What is required: Beginning with the line that has "[993.12-994.12s]" and ending with the line that has "Verbatim transcript: physical", retype the entries below exactly, except for the pictures.

===============

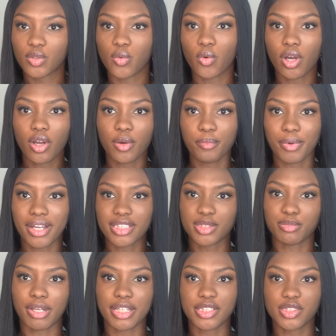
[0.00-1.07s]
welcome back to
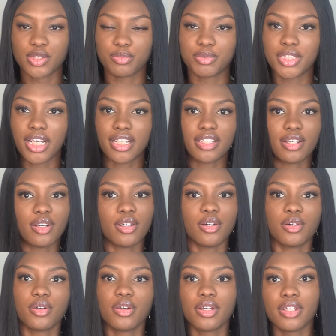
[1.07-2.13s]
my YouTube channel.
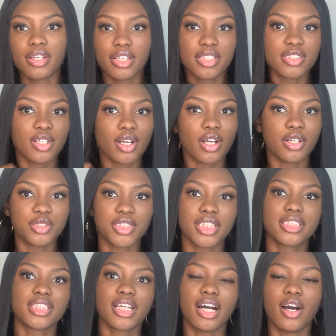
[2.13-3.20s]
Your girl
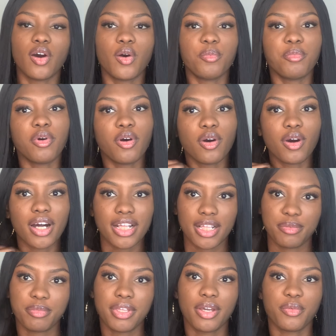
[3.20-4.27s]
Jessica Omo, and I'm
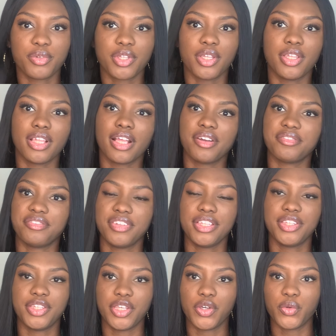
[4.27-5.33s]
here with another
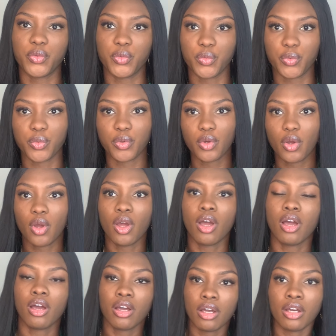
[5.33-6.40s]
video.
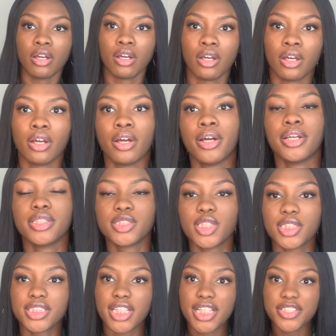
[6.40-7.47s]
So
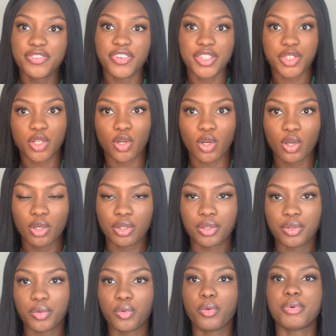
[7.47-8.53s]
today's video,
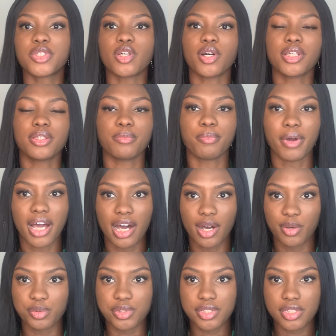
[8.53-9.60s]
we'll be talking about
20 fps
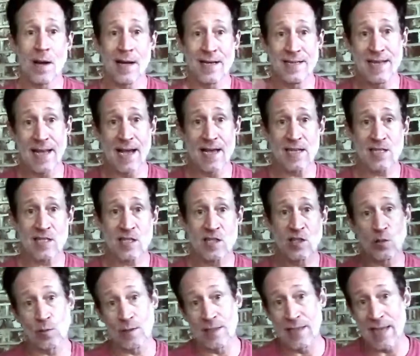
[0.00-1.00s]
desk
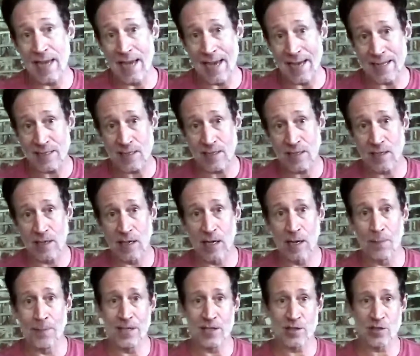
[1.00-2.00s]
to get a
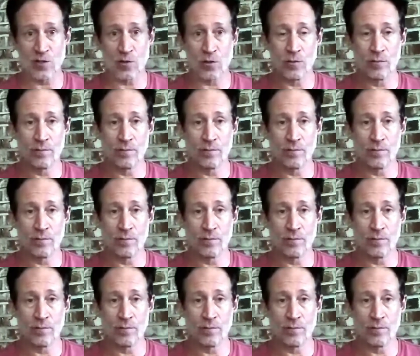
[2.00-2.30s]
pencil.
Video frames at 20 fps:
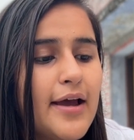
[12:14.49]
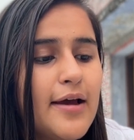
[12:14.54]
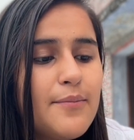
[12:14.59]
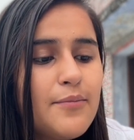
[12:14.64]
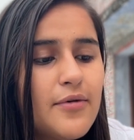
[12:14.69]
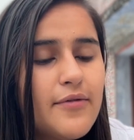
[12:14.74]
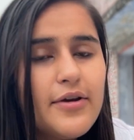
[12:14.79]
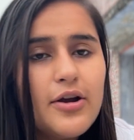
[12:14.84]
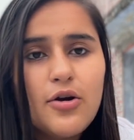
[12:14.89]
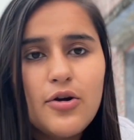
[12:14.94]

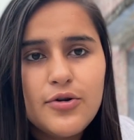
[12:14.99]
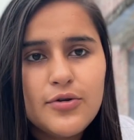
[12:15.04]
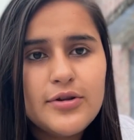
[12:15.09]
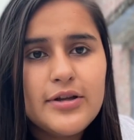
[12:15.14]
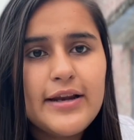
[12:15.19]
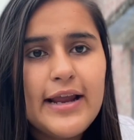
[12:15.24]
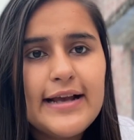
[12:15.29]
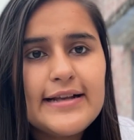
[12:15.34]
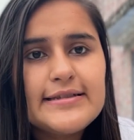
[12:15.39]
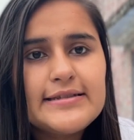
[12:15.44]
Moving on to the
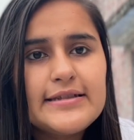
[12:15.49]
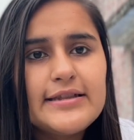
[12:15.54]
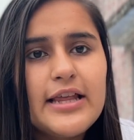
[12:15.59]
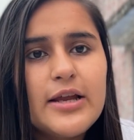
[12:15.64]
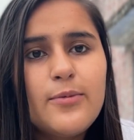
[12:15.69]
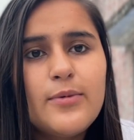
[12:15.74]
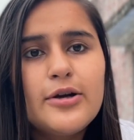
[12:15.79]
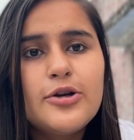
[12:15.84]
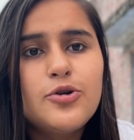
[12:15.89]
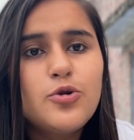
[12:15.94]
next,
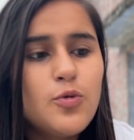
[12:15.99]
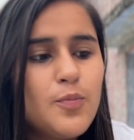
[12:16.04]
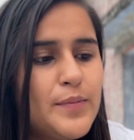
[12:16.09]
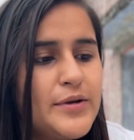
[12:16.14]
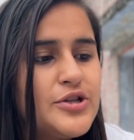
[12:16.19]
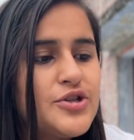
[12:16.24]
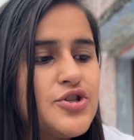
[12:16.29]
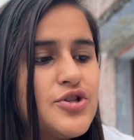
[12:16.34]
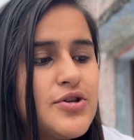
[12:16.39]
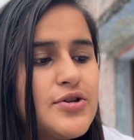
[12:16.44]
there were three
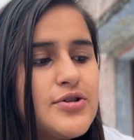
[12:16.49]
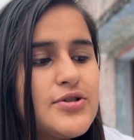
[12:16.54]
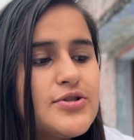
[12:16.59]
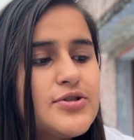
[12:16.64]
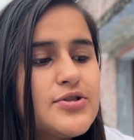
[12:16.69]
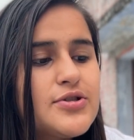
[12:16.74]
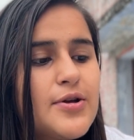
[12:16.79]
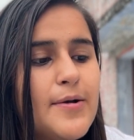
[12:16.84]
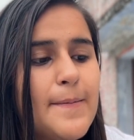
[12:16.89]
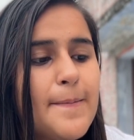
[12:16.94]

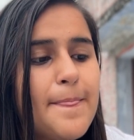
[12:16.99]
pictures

===============

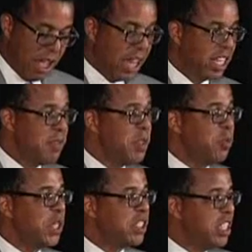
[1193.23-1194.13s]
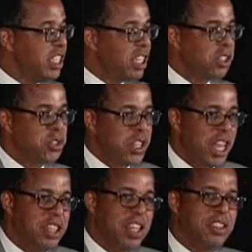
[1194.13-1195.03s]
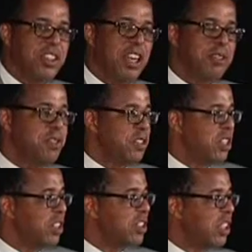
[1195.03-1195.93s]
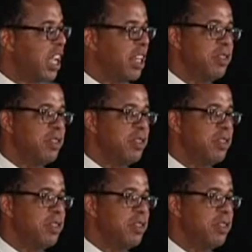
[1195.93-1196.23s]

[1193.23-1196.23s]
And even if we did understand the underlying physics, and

===============

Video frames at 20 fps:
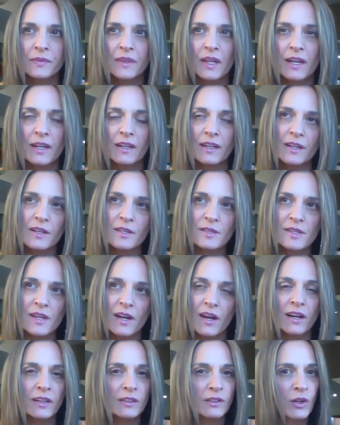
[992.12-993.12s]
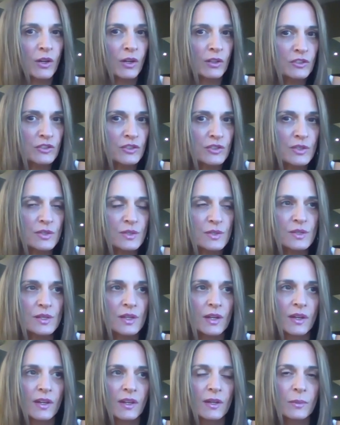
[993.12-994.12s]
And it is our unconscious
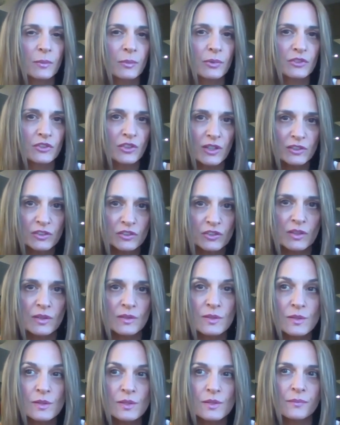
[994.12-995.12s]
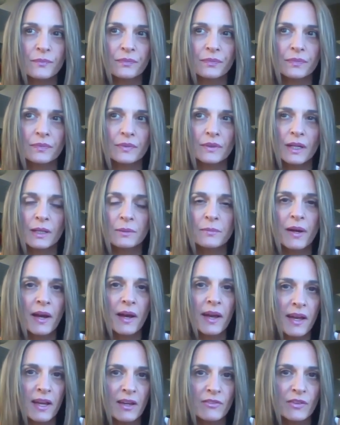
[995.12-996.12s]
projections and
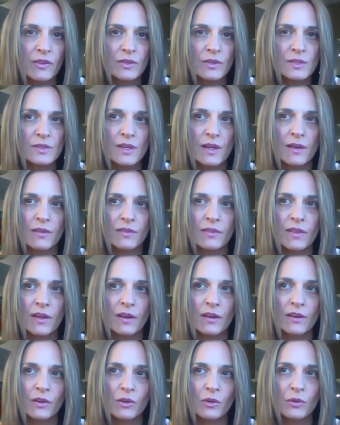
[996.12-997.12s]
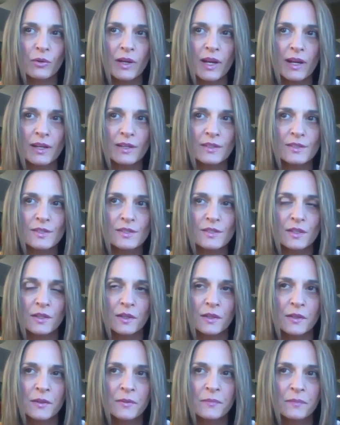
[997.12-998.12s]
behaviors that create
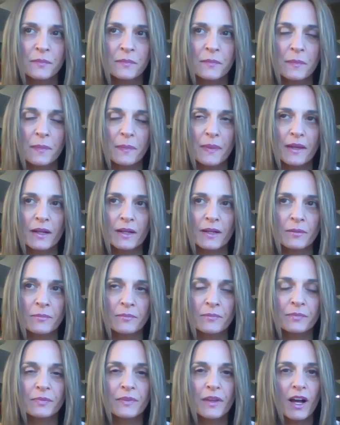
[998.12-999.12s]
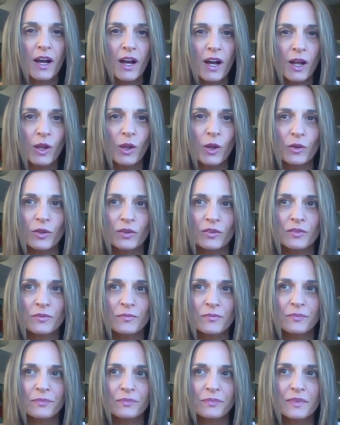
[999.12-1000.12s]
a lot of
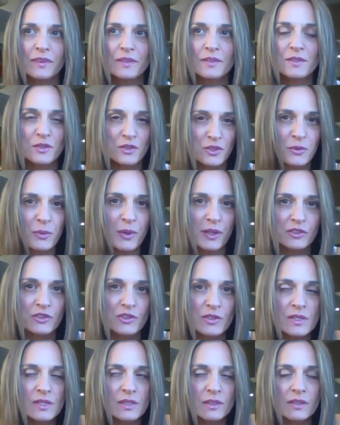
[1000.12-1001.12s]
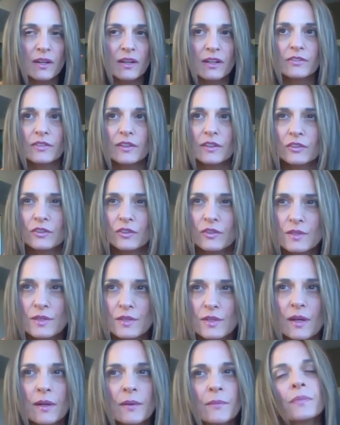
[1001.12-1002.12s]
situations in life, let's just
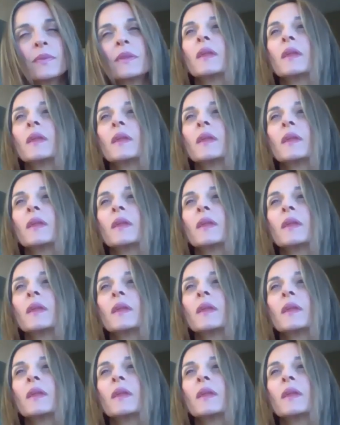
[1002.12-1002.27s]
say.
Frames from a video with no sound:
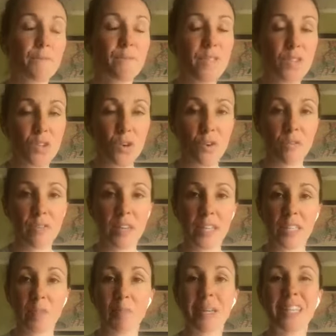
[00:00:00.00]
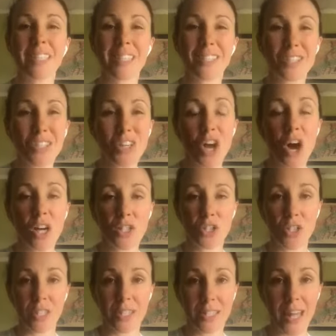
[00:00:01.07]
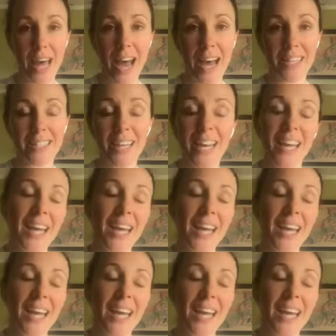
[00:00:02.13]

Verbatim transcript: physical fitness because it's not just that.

===============

Task solution:
[993.12-994.12s]
And it is our unconscious
[994.12-995.12s]
[995.12-996.12s]
projections and
[996.12-997.12s]
[997.12-998.12s]
behaviors that create
[998.12-999.12s]
[999.12-1000.12s]
a lot of
[1000.12-1001.12s]
[1001.12-1002.12s]
situations in life, let's just
[1002.12-1002.27s]
say.
Frames from a video with no sound:
[00:00:00.00]
[00:00:01.07]
[00:00:02.13]

Verbatim transcript: physical fitness because it's not just that.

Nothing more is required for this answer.